### [DATA FOR THIS EXERCISE]
[Start of Attachment]

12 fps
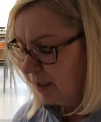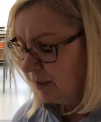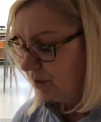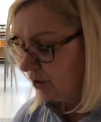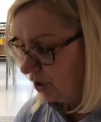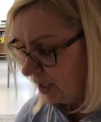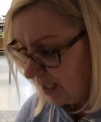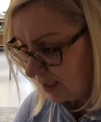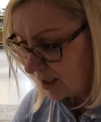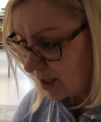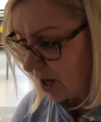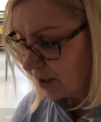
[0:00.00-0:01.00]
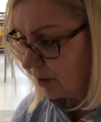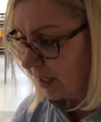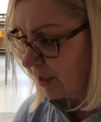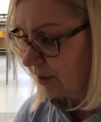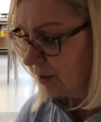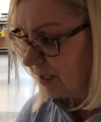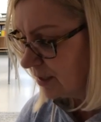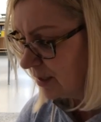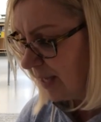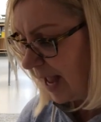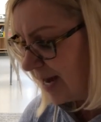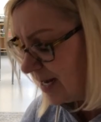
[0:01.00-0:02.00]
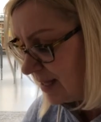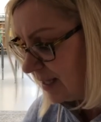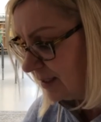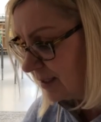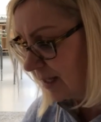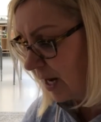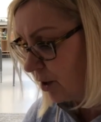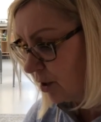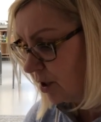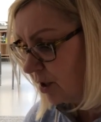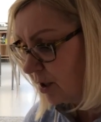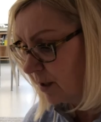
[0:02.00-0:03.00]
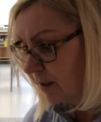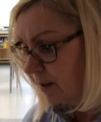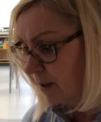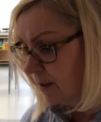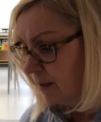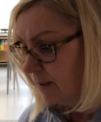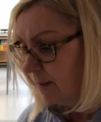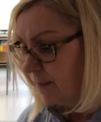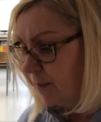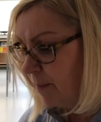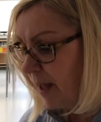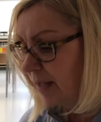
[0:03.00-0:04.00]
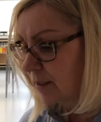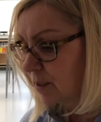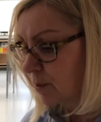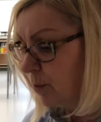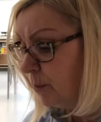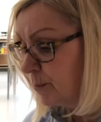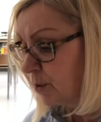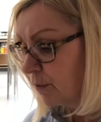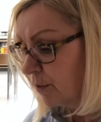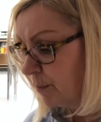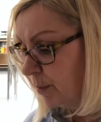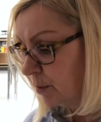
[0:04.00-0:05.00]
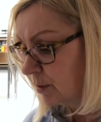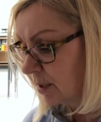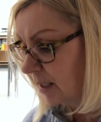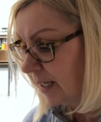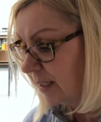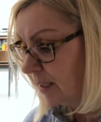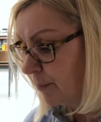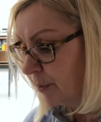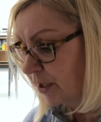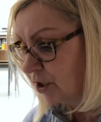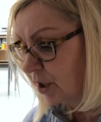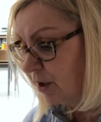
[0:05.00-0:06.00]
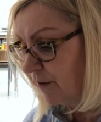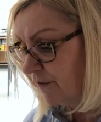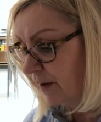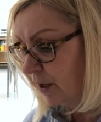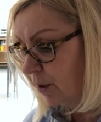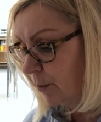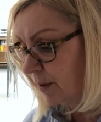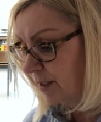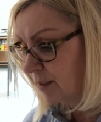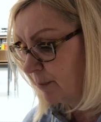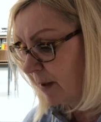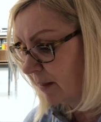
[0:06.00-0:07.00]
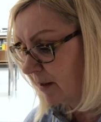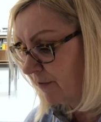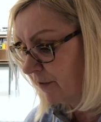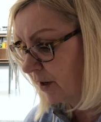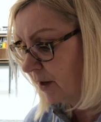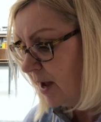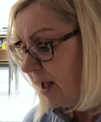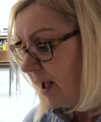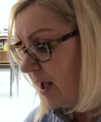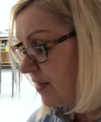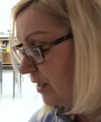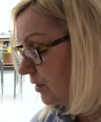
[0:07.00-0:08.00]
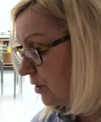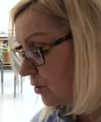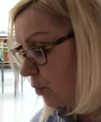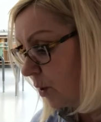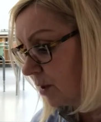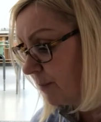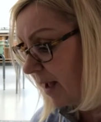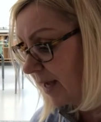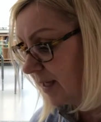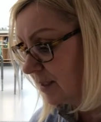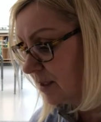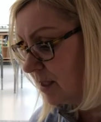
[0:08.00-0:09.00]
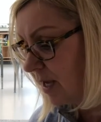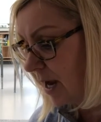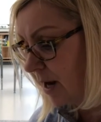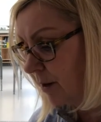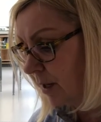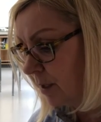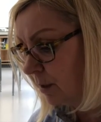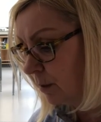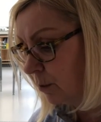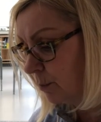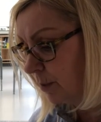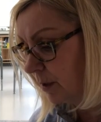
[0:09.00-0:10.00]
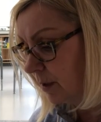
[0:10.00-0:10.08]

"Geez," thought Gregor, "doesn't anything scare her?" The bat swooped over Boots, lightly brushing her finger with its belly fur, and then soared back into the air in a loop.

[End of Attachment]

### [TASK DESCRIPTION]
All of the data should be returned word for word, with each picture left out.

### [SOLVED EXERCISE]
12 fps
[0:00.00-0:01.00]
[0:01.00-0:02.00]
[0:02.00-0:03.00]
[0:03.00-0:04.00]
[0:04.00-0:05.00]
[0:05.00-0:06.00]
[0:06.00-0:07.00]
[0:07.00-0:08.00]
[0:08.00-0:09.00]
[0:09.00-0:10.00]
[0:10.00-0:10.08]

"Geez," thought Gregor, "doesn't anything scare her?" The bat swooped over Boots, lightly brushing her finger with its belly fur, and then soared back into the air in a loop.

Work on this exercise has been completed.